== Source information

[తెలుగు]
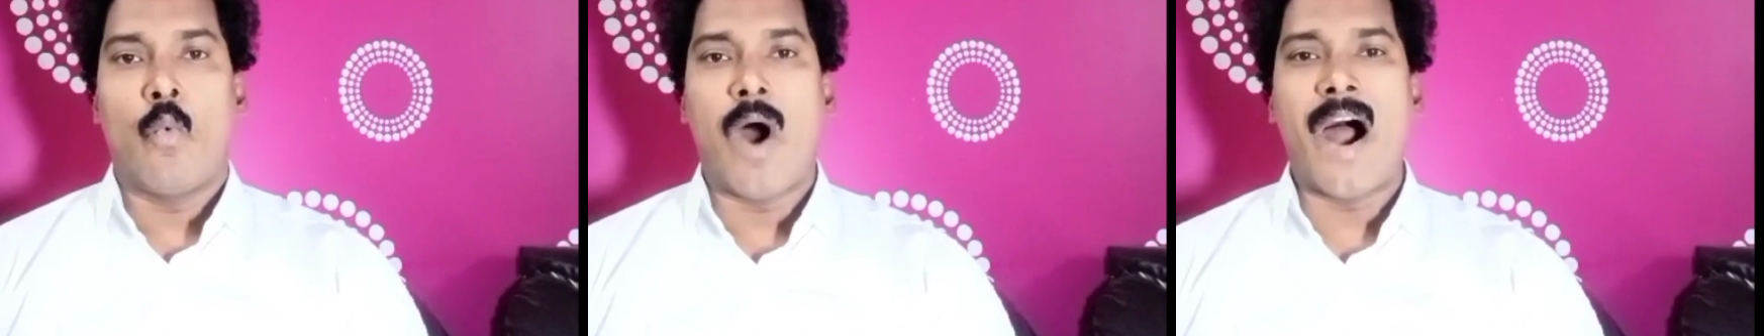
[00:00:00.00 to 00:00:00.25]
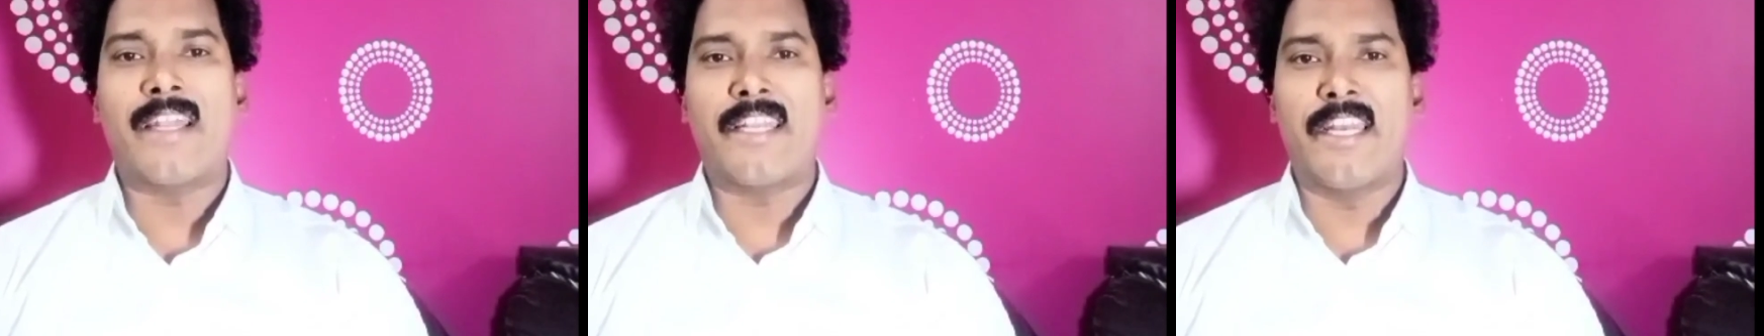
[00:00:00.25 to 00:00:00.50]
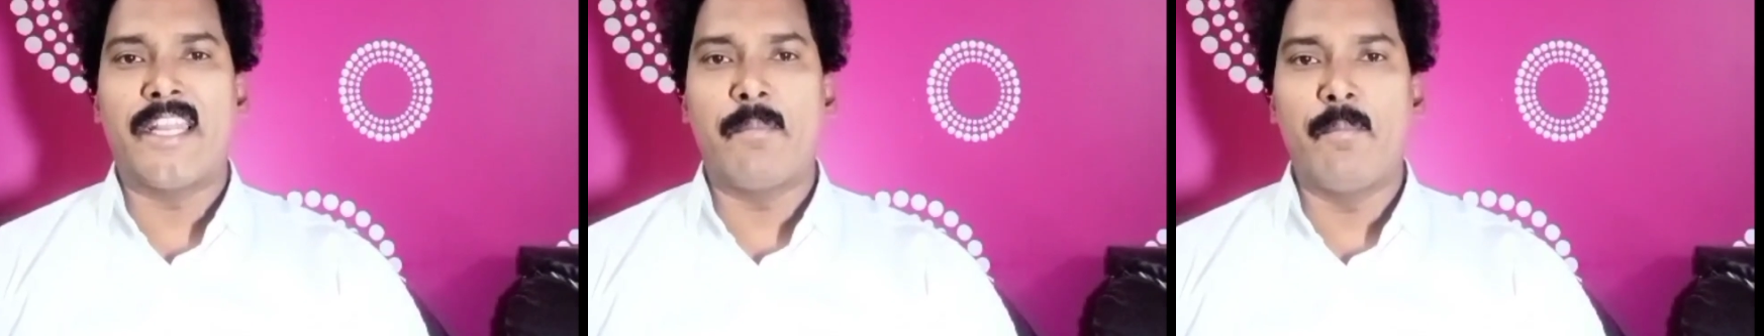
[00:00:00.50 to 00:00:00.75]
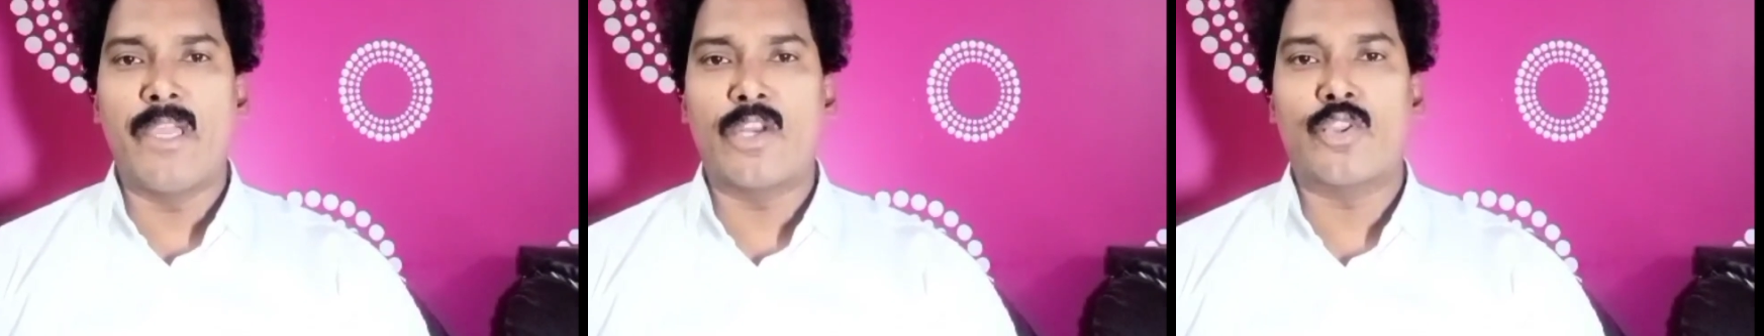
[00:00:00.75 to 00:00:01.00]
వాటిని
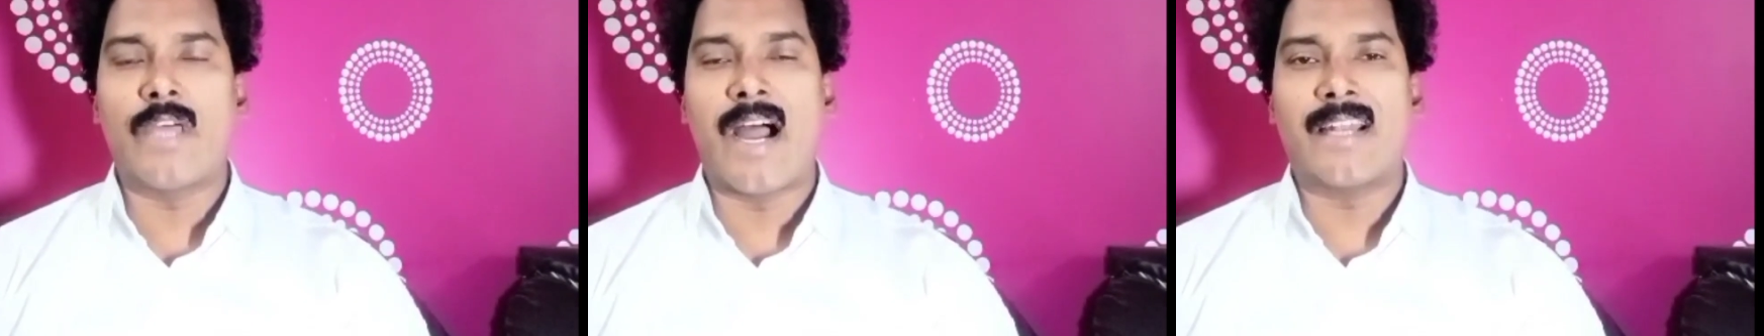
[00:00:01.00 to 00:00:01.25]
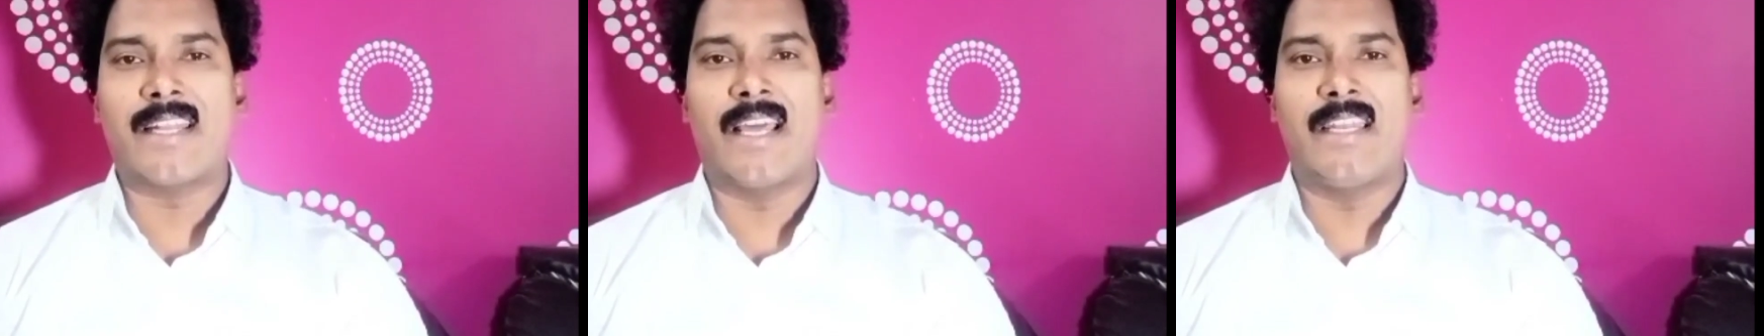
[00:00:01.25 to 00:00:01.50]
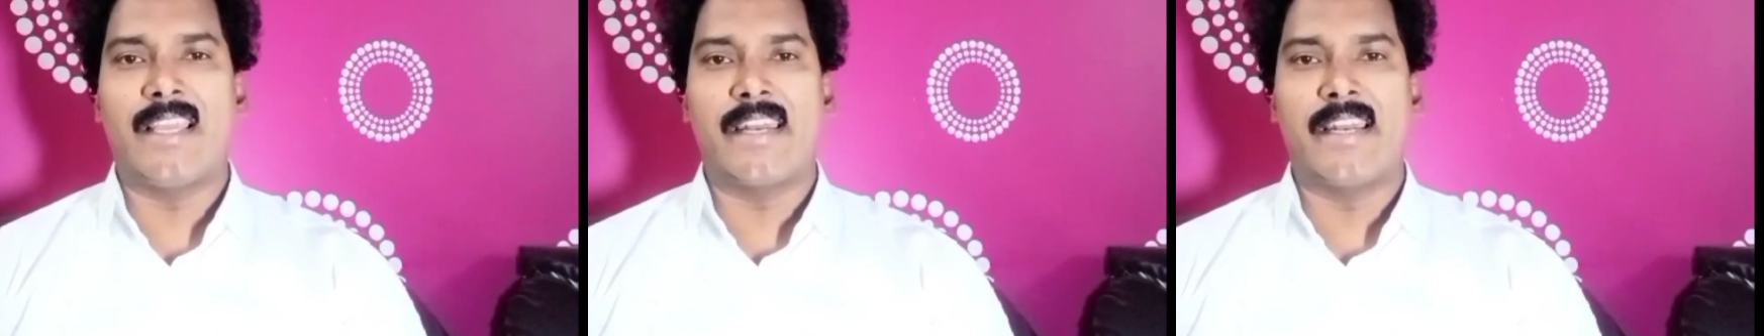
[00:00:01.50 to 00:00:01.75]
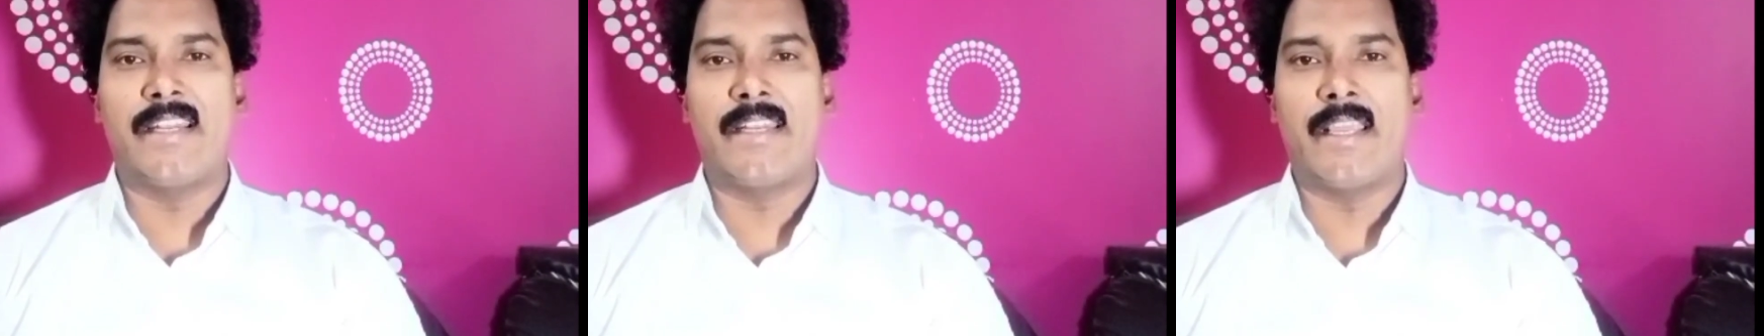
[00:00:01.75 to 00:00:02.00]
మీరు దాటాలి అని
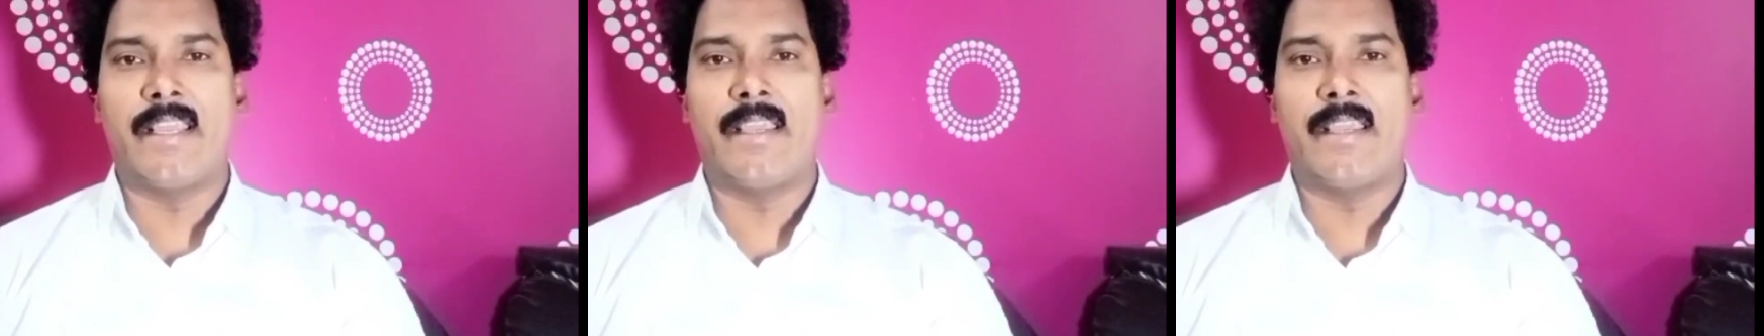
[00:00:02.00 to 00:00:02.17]
అంటే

====

● **Task brief**
Every line of the data above is to be set down exactly; the pictures are not.

● **Reply to the task**
[తెలుగు]
[00:00:00.00 to 00:00:00.25]
[00:00:00.25 to 00:00:00.50]
[00:00:00.50 to 00:00:00.75]
[00:00:00.75 to 00:00:01.00]
వాటిని
[00:00:01.00 to 00:00:01.25]
[00:00:01.25 to 00:00:01.50]
[00:00:01.50 to 00:00:01.75]
[00:00:01.75 to 00:00:02.00]
మీరు దాటాలి అని
[00:00:02.00 to 00:00:02.17]
అంటే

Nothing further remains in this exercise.